Heckuva job, Brian-ie.
Not many know Brian Harrison. At 37, he is a might callow to known by anyone, much less to be the person heading up the nation’s coronavirus response.
Surely, a person of such rank must be a certifiable genius, stable, and steeped in matters of public health.
Not exactly. Harrison’s background is in dog breeding. No joke. Insiders in the White House call him the “dog breeder.”
Labradoodles are his specialty. At least they were until he entered Alex Azar’s orbit.
Until the bell tolls as well for for Azar, he is the fifth — count ’em, five — secretary of Health and Human Services under Donald Trump. That revolving door is a mighty wind.
Azar was an assistant secretary of HHS under George W. Bush when Azar summoned Brian Harrison to forsake the good of poodle hybrids and to serve as Azar’s aide.
Harrison came with the new furniture when Azar moved up to run HHS in January. At that same time the dog breeder was assigned to keep an eye on the not-to-worry-much matter of a virus that broke out in China.
Whom else would you assign? The ottoman? You need furniture you can trust.
Since January, it’s unclear how much of a contribution Harrison has made to keeping us safe vs. how much he’s screwed up. Trump doesn’t need much help on the latter.
This episode reminds of the Bush administration’s how-to-compound-disaster response to Hurricane Katrina and W’s forever-remembered, “Brownie, you’ve done a heckuva job,” to then-FEMA director Michael Brown.
Brown’s background before ascending that role? Commissioner for the International Arabian Horse Association.
Horses, dogs, deathly disasters, it’s all the same.
Harrison, Brown, and of course our reality-show president, are the embodiment of the notion that just about anybody can do this governing stuff. Insight and experience? Pshaw.
Somebody tell us who in the Trump administration has performed up to expectations. Oh, wait. All have done that, if expectations are below sea level.
The longest-serving Cabinet members are among the biggest jokes
,: a mothballed brain surgeon in charge of public housing, the wife of a mega-donor in charge of education policy, and the wife of, ahem, Mitch McConnell doing transportation.
The other day one of those deep-state figures vulnerable for knowing what he's doing was fired for that very thing.

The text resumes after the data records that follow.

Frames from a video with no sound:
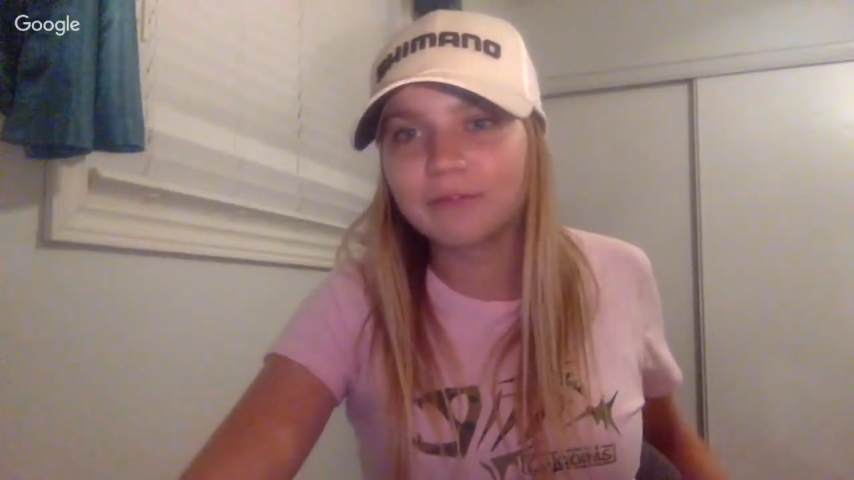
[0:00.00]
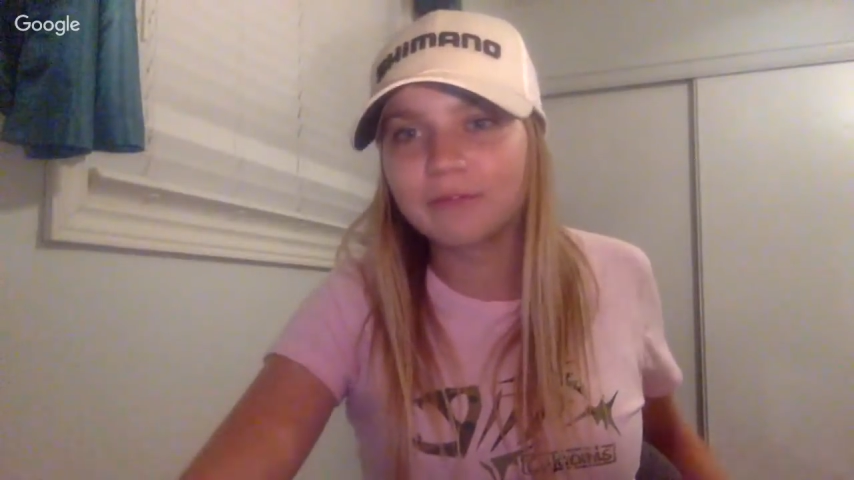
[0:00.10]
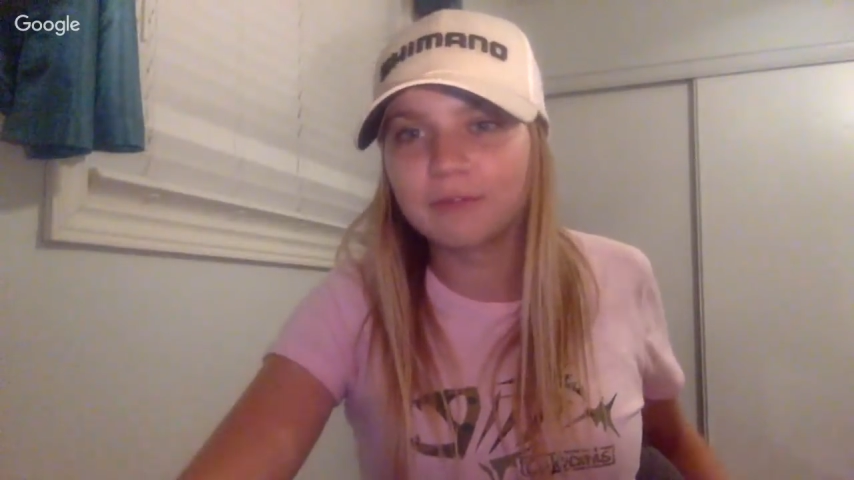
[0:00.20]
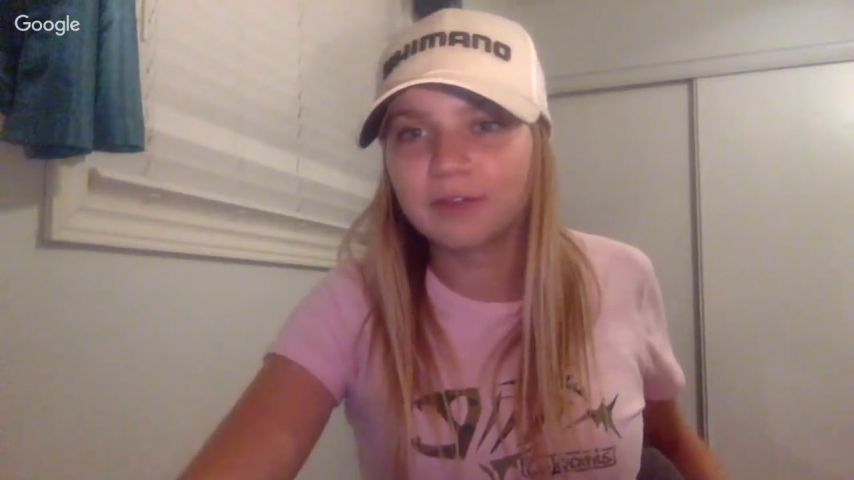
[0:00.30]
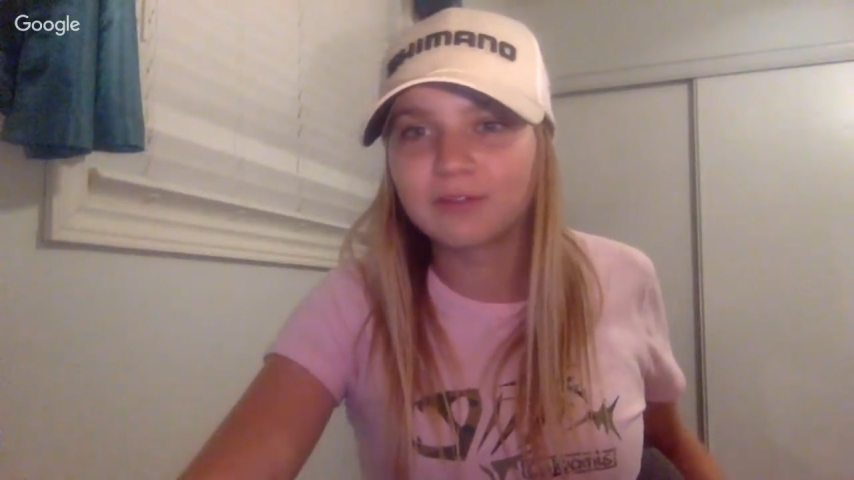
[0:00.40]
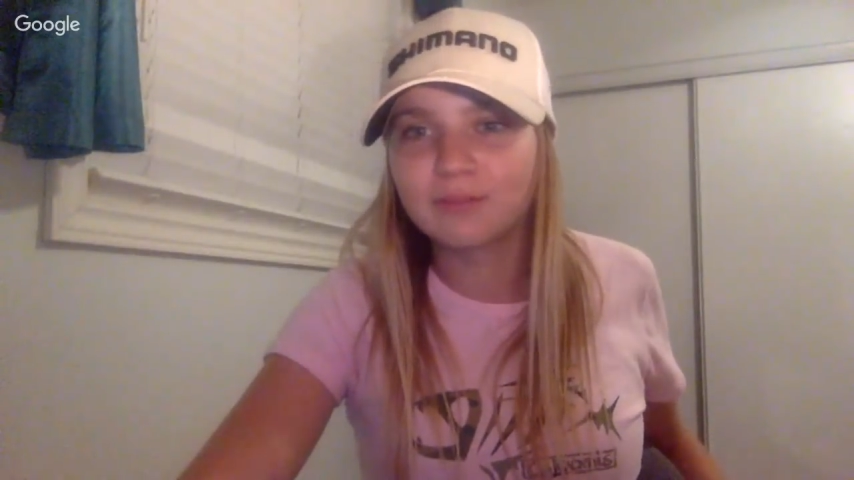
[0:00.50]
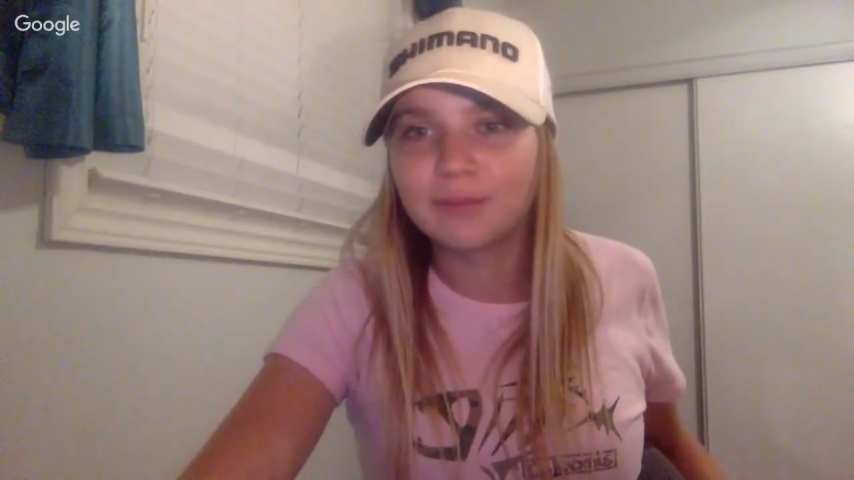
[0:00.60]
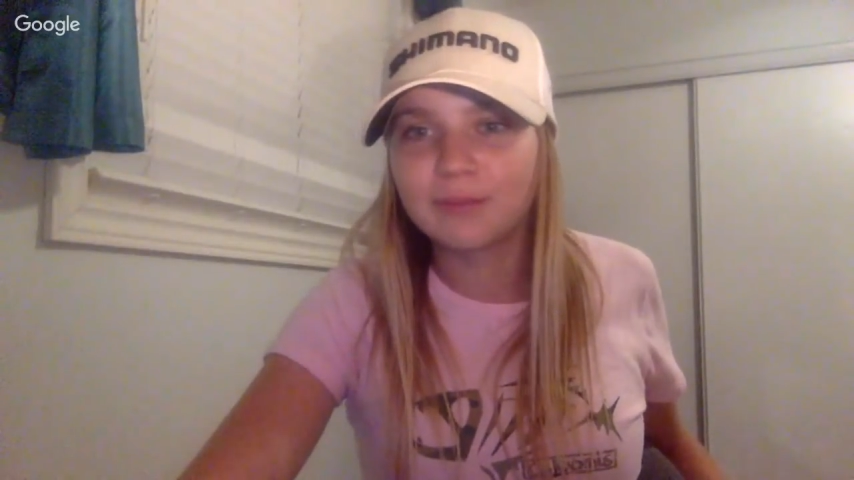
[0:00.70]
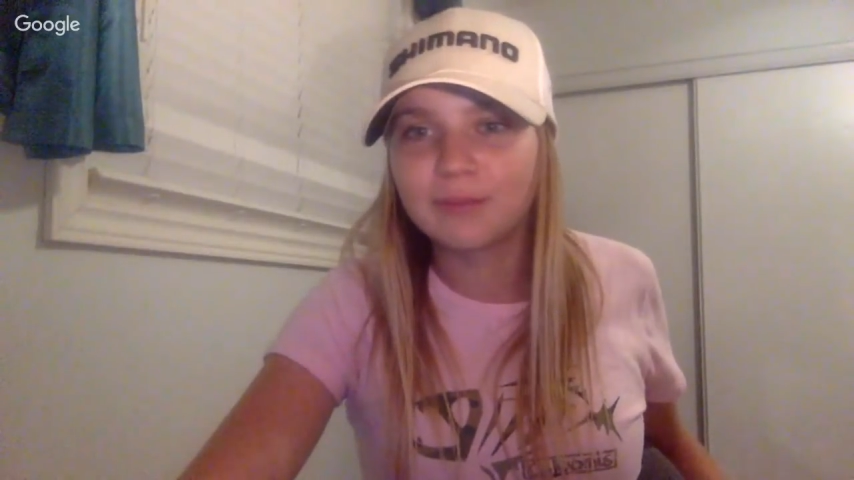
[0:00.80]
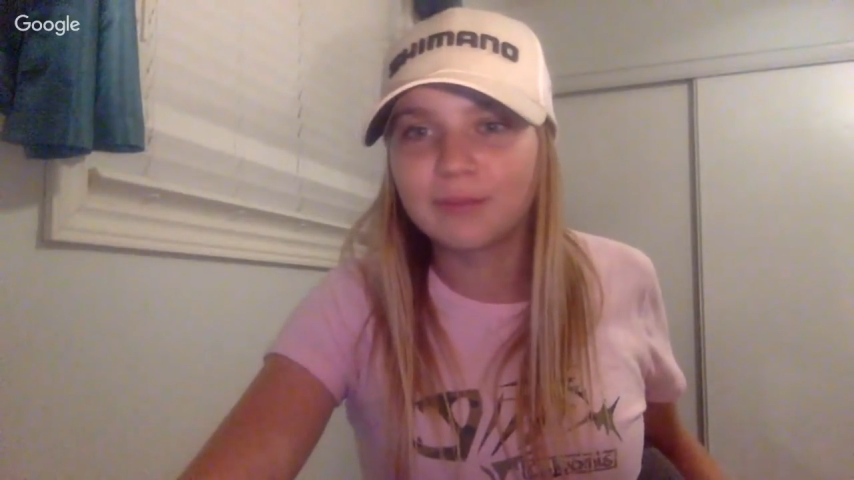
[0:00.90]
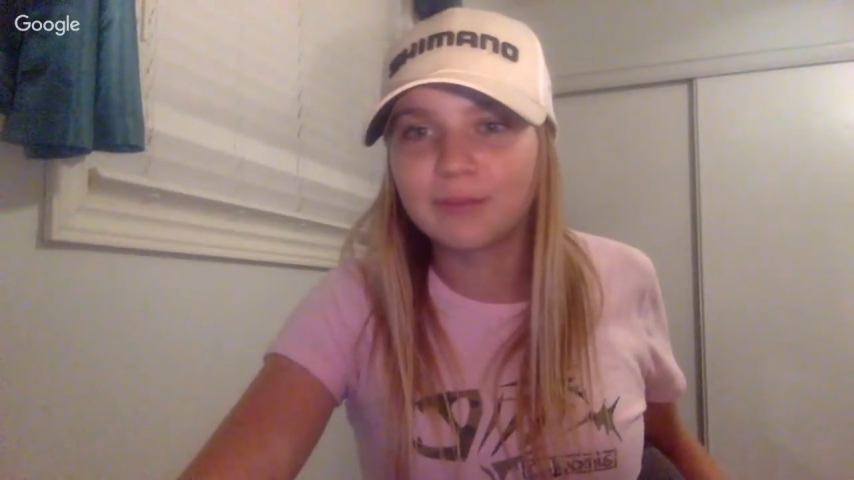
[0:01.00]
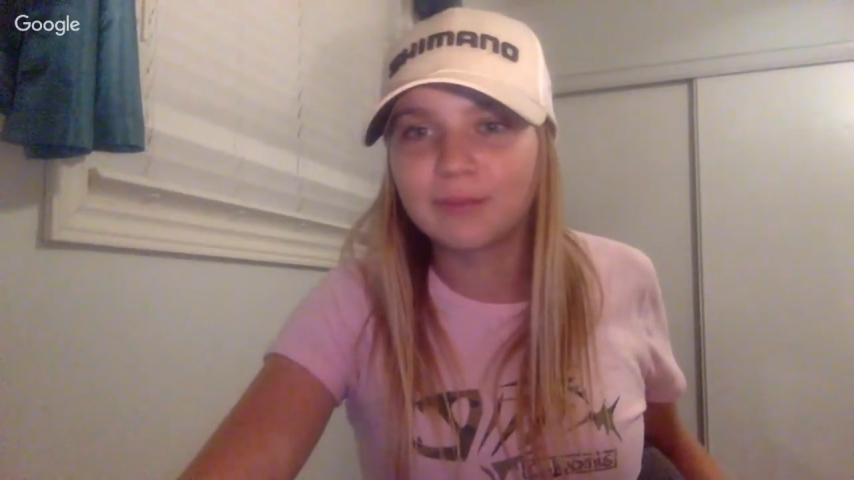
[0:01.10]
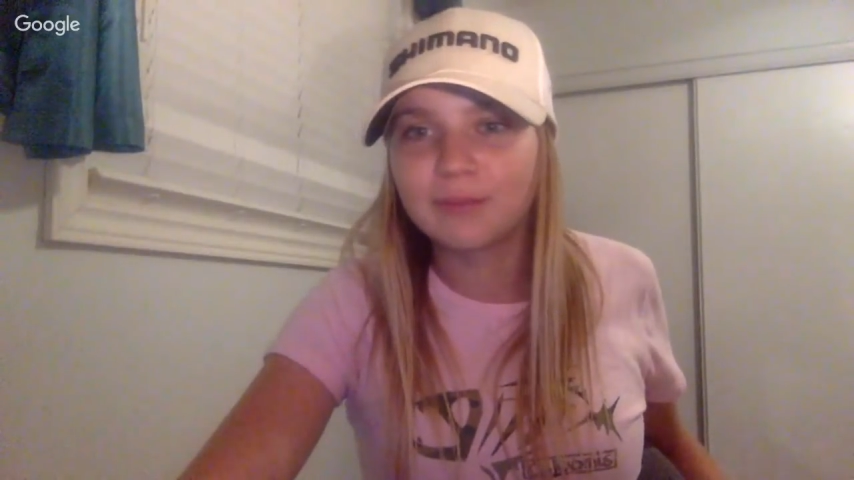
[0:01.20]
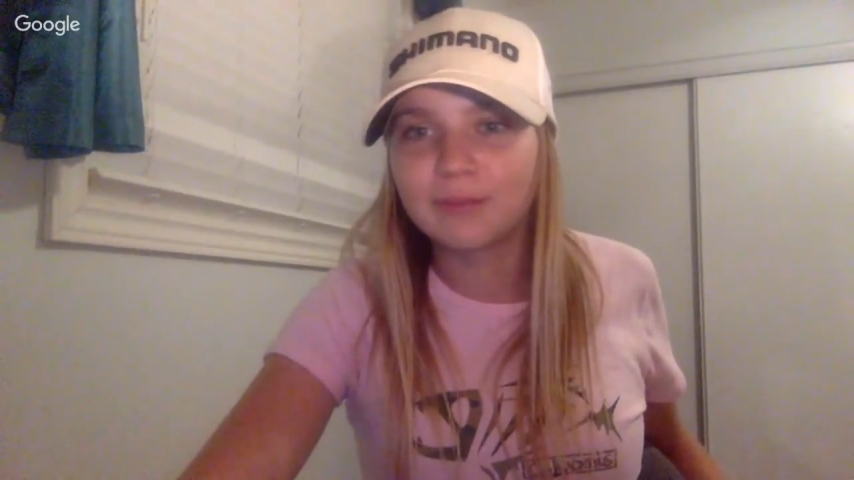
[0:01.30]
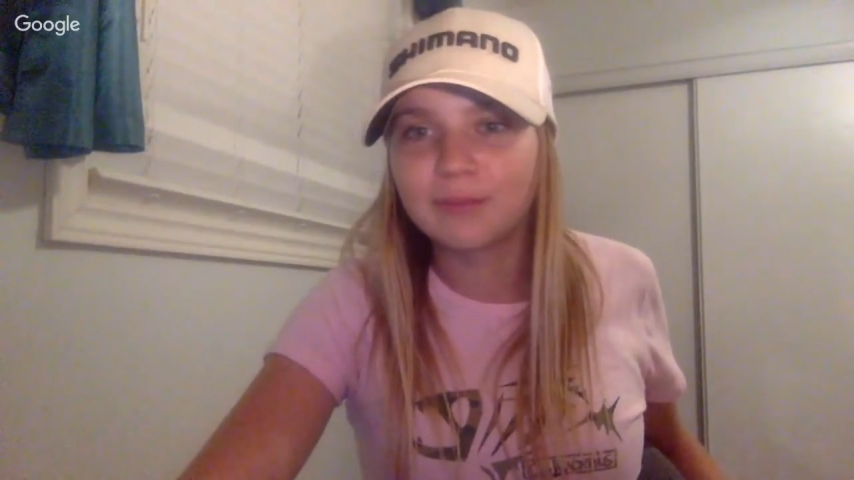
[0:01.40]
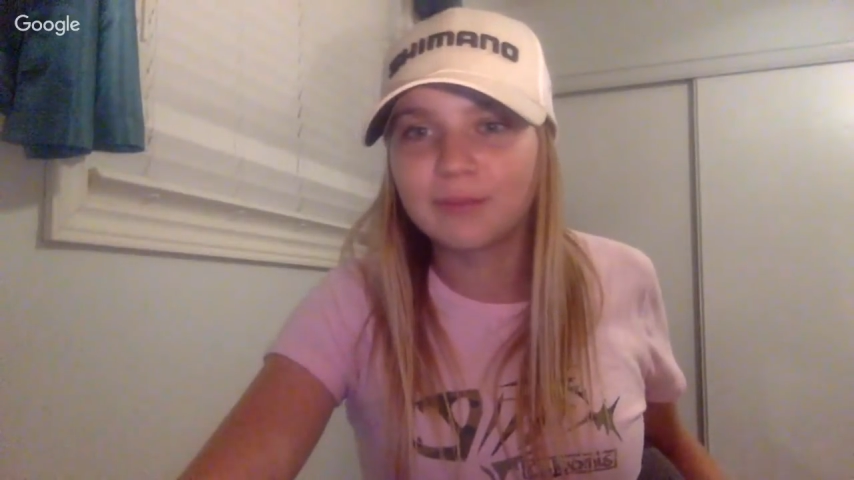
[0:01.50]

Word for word: have to figure something else out.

Dr. Rick Bright, who was heading up federal initiatives toward creating a COVID-19 vaccine, was booted from his post because he was candid about the medical quackery coming from Trump’s mouth.
Bright had expressed dubiety about Trump’s hawking anti-malaria drug hydroxychloroquine – for the purposes in mind, more clinically called hypedonFOXchloroquine.
Now the Trump medicine show has him floating things like ingesting disinfectant and injecting sunlight. Quite a few of us would be happy to see him try each of these remedies and see if it changes his complexion from faux mahogany to algae.
CNN’s Chris Cuomo, now able to laugh again after suffering his own battle with the virus, describes the message from this president as, “Take two shots of Windex, swallow this light bulb and call me in the morning.”
Behind this dangerous misinformation campaign are people in high government positions who don’t really buy into governing. They have literally bought government as an asset and a business opportunity.
Trump has overseen a horrendous hollowing out of the entities in place to serve us. Those remaining serve him and him alone.
In departing, Dr. Bright said it right. Health policy should be based on “science, not cronyism.”
From Katrina to COVID-19, we have seen what happens when we elevate people who believe less in government, and now less in science, than in the cronyism and back-scratching that makes the business world go round. Will we survive this cynical looting of our country?